0.7 is the new release of Tagsistant semantic filesystem, expanding 0.6 design. It is very different from the 0.2 release and needs some quick explanation to be used proficiently.
While 0.2 allowed the tagging of files only, 0.7 manages any kind of object, including devices, directories and so on. Some syntactic sugar has been added to permit this, like the @/ directory at the end of the queries (more on this later). Finally, a new deduplication feature reduces disk usage, preserving the tags and an internal caching layer speeds up the execution of queries already resolved.

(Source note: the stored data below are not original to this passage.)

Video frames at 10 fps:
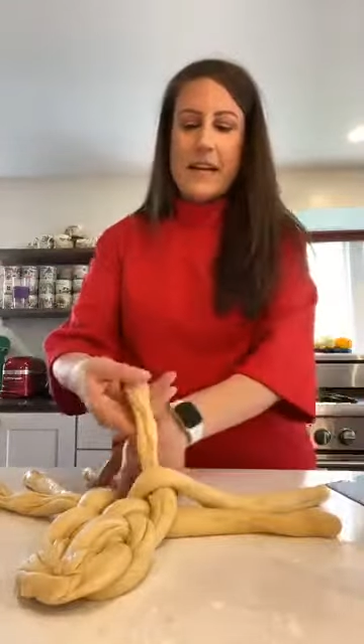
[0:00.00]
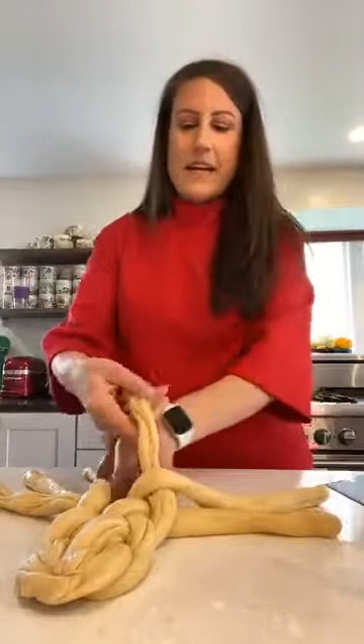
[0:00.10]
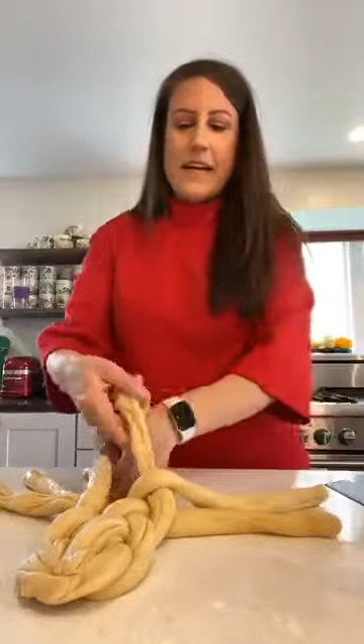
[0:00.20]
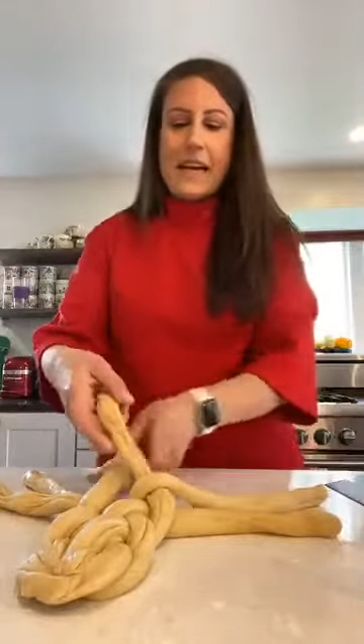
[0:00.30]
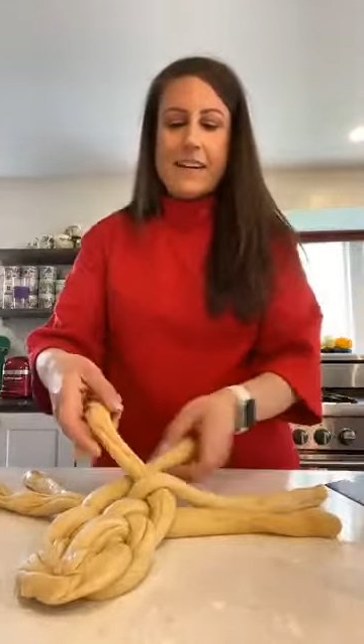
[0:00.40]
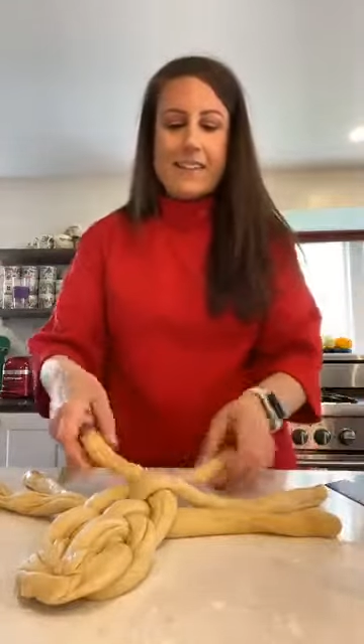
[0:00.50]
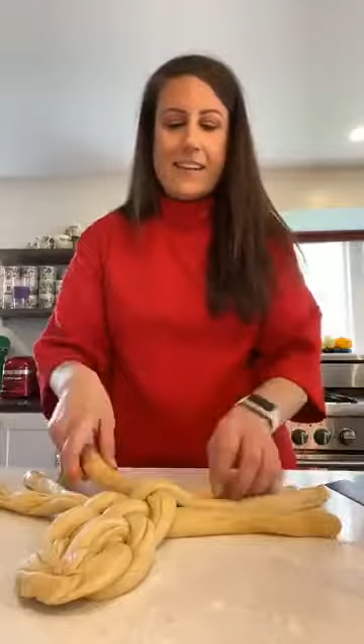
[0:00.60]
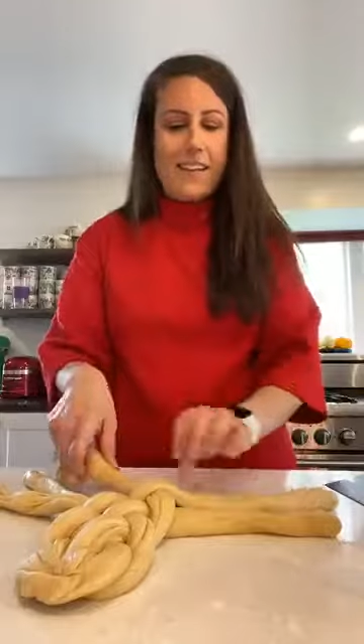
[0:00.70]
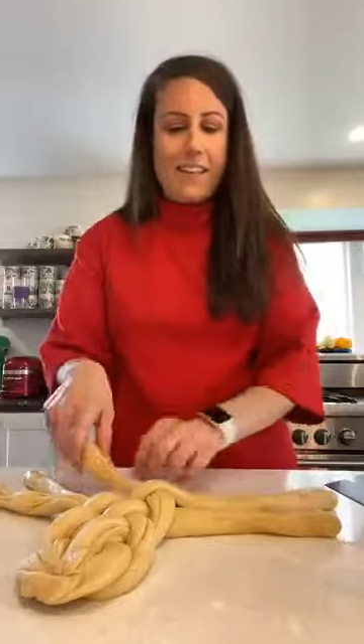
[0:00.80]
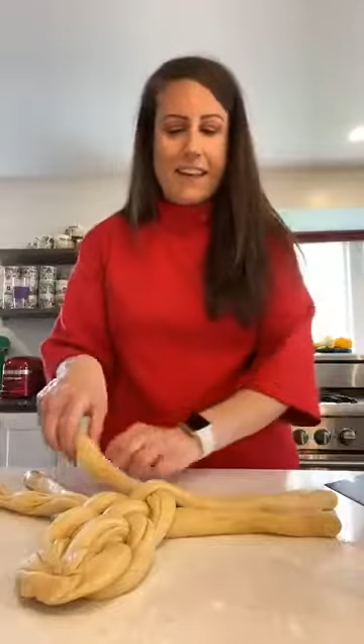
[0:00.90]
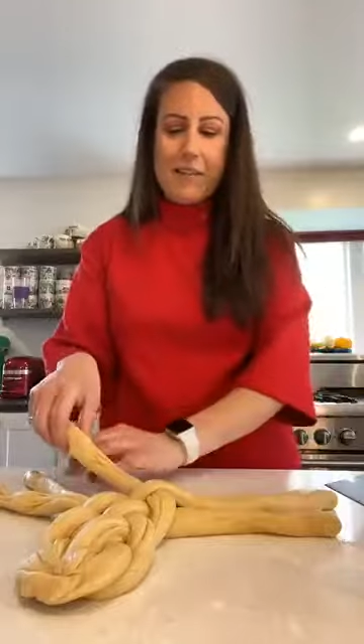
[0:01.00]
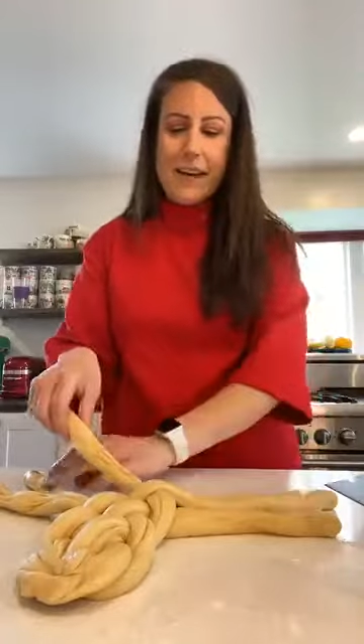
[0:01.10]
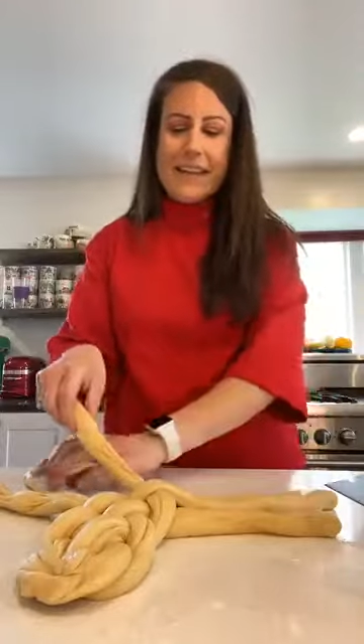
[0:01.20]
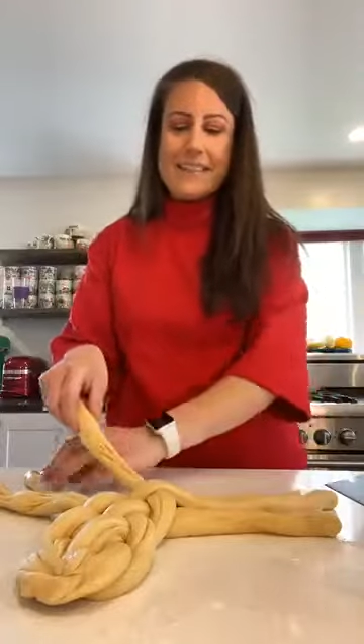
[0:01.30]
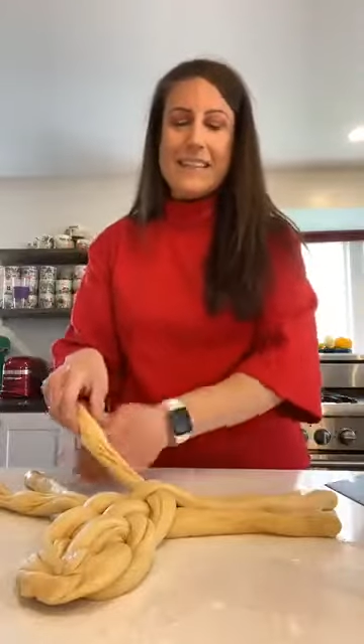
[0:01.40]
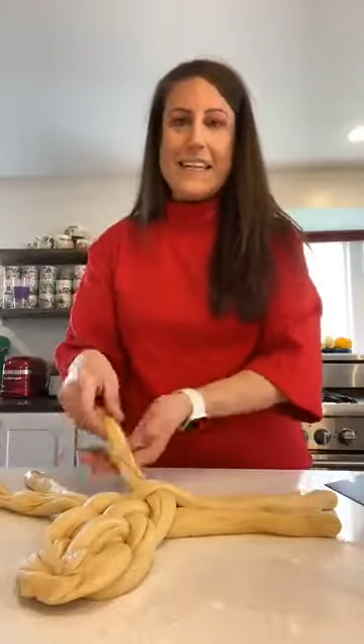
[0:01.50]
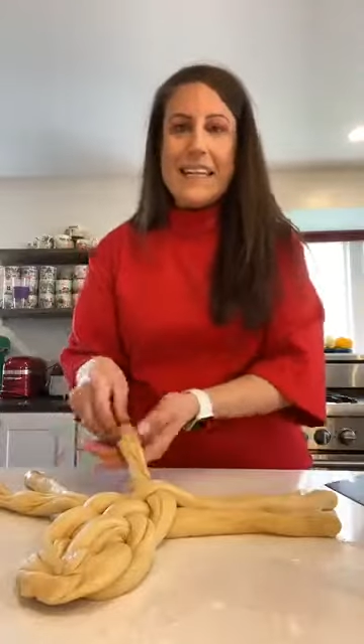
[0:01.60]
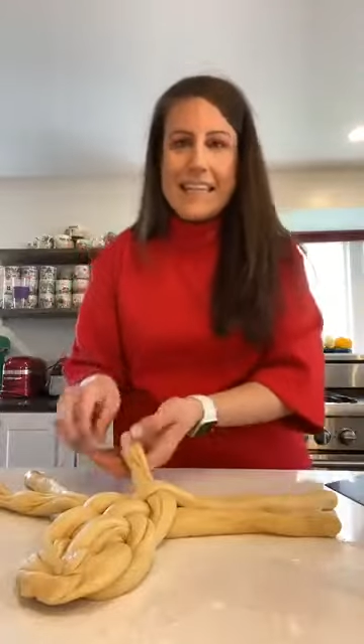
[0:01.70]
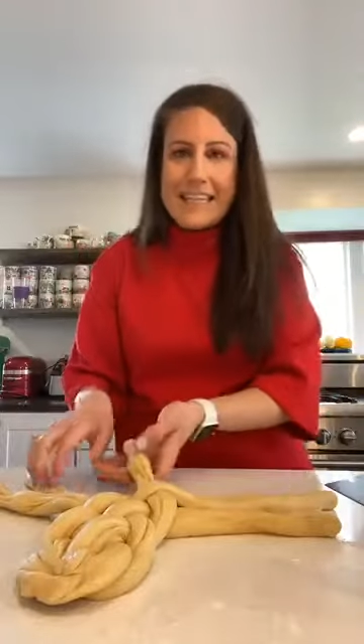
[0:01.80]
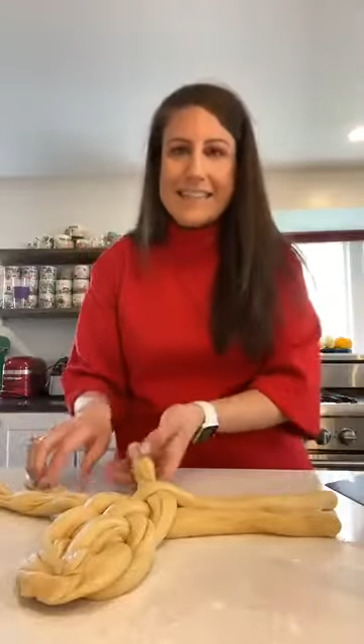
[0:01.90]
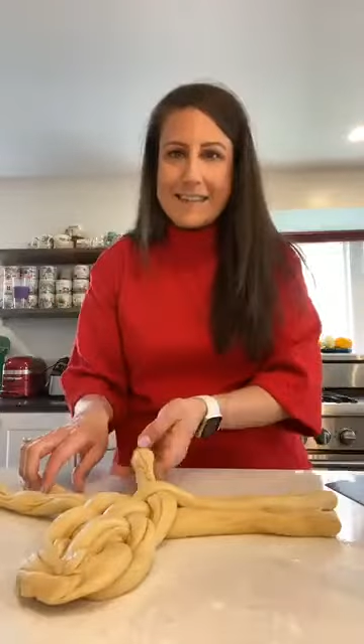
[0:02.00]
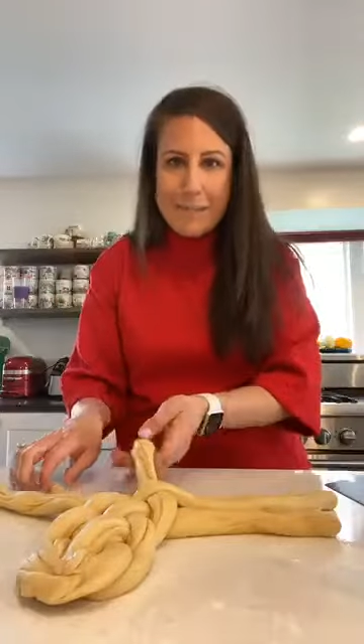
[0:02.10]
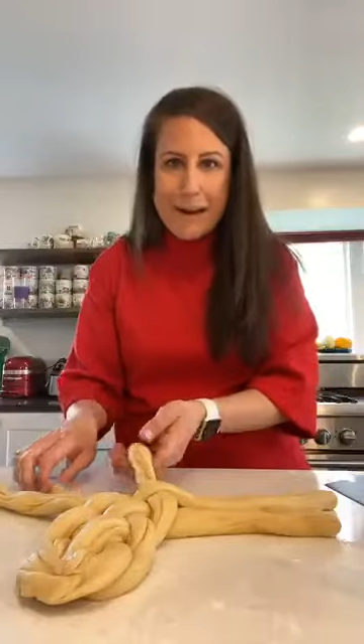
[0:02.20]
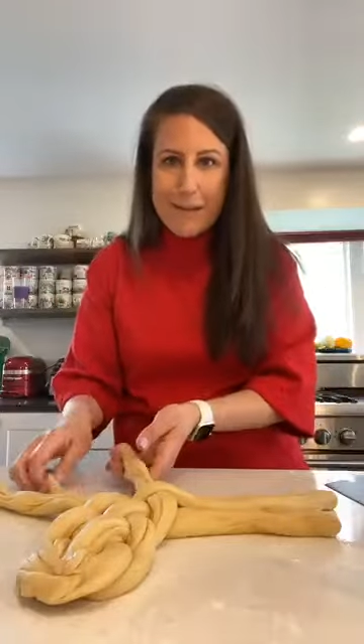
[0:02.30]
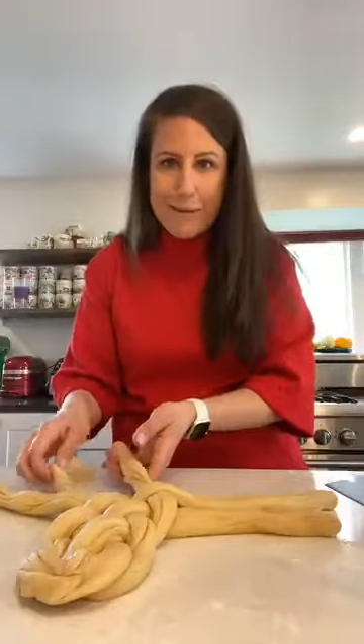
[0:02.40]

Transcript: Here's the other thing, you guys. It doesn't matter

First of all, you need to mount Tagsistant somewhere. We'll use the ~/myfiles directory, but you can change it:
$ tagsistant ~/myfiles Tagsistant (tagfs) v.0.7 Build: 20130323.000045 FUSE_USE_VERSION: 26
(c) 2006-2013 Tx0
For license informations, see ./tagsistant -h
Using default repository /home/tx0/.tagsistant
Using default plugin dir: /usr/local/lib/
By default Tagsistant places its internal repository in ~/.tagsistant. If you use just one Tagsistant filesystem, you can ignore this information. But if you plan to use more than one Tagsistant filesystem at the same time, please remember to provide a separate repository per each mountpoint, using the --repository argument, as in:
$ tagsistant --repository=~/.photo ~/myphoto
$ tagsistant --repository=~/.music ~/mymusic
Another thing Tagsistant does by default is using SQLite. If you feel comfortable with SQLite or just don't know what does it mean, feel free to skip the rest of this section. If instead you would like to use MySQL, change the command line as follows:
$ tagsistant --db=mysql:host:database:user:password ~/myfiles
Of course you must provide the database and the user inside MySQL before mounting Tagsistant.

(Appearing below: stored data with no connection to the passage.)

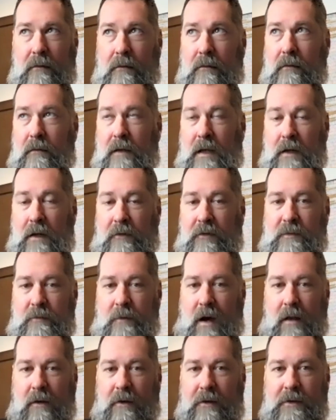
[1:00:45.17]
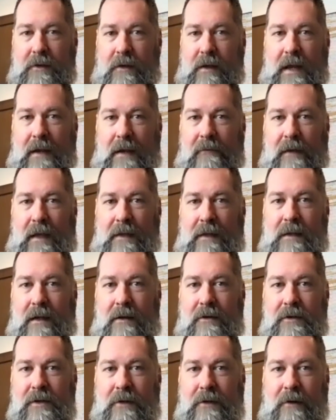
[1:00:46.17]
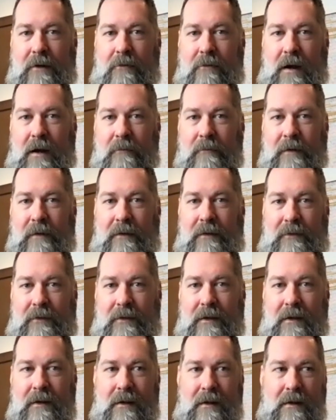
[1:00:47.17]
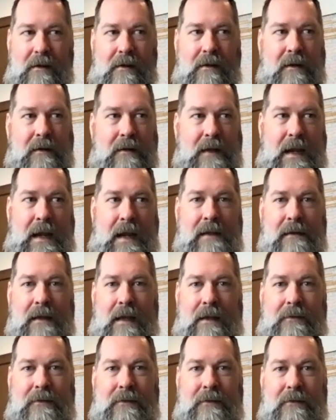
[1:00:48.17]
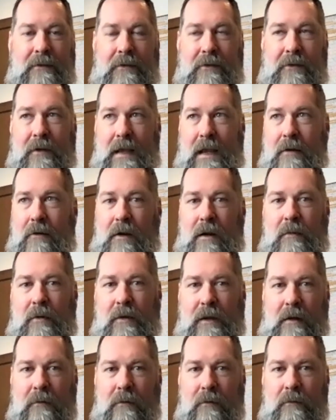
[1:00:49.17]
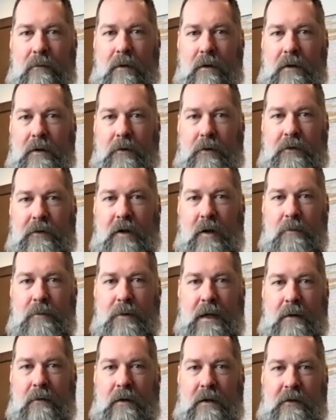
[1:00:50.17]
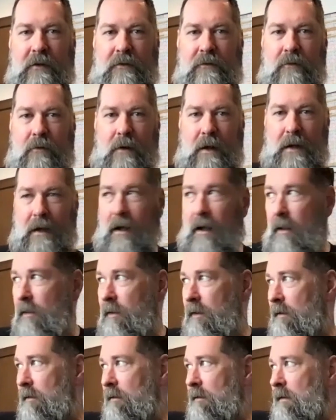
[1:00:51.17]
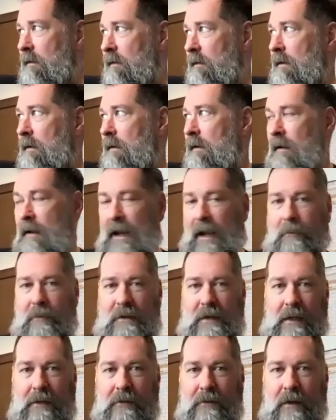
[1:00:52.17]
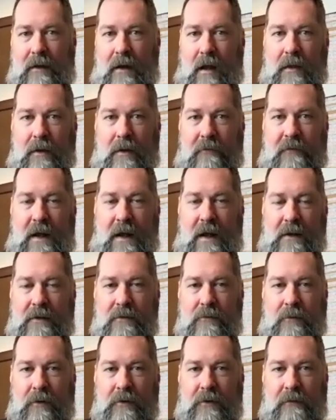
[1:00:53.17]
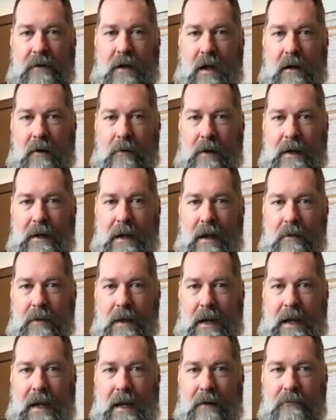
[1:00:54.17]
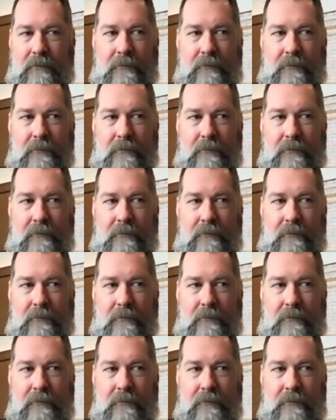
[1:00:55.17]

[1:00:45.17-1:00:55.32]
they're smaller, so they had less energy requirements, and they eat less, so they were able to usurp and destroy all the habitats, and all the fox squirrels have gone away now. They can't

You can omit the tokens after mysql, accepting default values, but if you specify a token you must specify the tokens on its left too. So, if you just write --db=mysql, you are using default values of localhost, tagsistant, tagsistant and tagsistant for the other tokens.
This schema gives you the flexibility to maintain just one standard tagsistant user inside MySQL with password tagsistant, but allowed to access many tagsistant databases. To connect to DB photos or music, you'll just change the db name like in: --db=mysql:localhost:photos or --db=mysql:localhost:music.
Now Tagsistant is managing the ~/myfiles directory. If you list its contents you'll find something similar to:
$ ls -l ~/myfiles
drwxr-xr-x 2 tx0 tx0 400K Mar 23 16:40 archive
drwxr-xr-x 2 tx0 tx0 400K Mar 23 16:40 relations
drwxr-xr-x 2 tx0 tx0 400K Mar 23 16:40 stats
drwxr-xr-x 2 tx0 tx0 400K Mar 23 16:40 tags
The four directories archive/, relations/, stats/ and tags/ are the interface you'll use to interact with Tagsistant. It's very important that you understand the meaning Tagsistant gives to each of them, since it's different and can be unexpected compared to the experience you have with traditional filesystem.
To make things easier, we'll start from the archive/ directory. This is where Tagsistant stores your files. It's here just to grant you a way to quickly access your files, but you should never use it under normal circumstances. It's also the only directory which behaves nearly as an usual directory, like your home directory, with the only exception of being read-only. You can't modify its content since Tagsistant expects to be the only allowed to do it.
The stats/ directory is devoted to report some internal statistics and configuration. More on this later.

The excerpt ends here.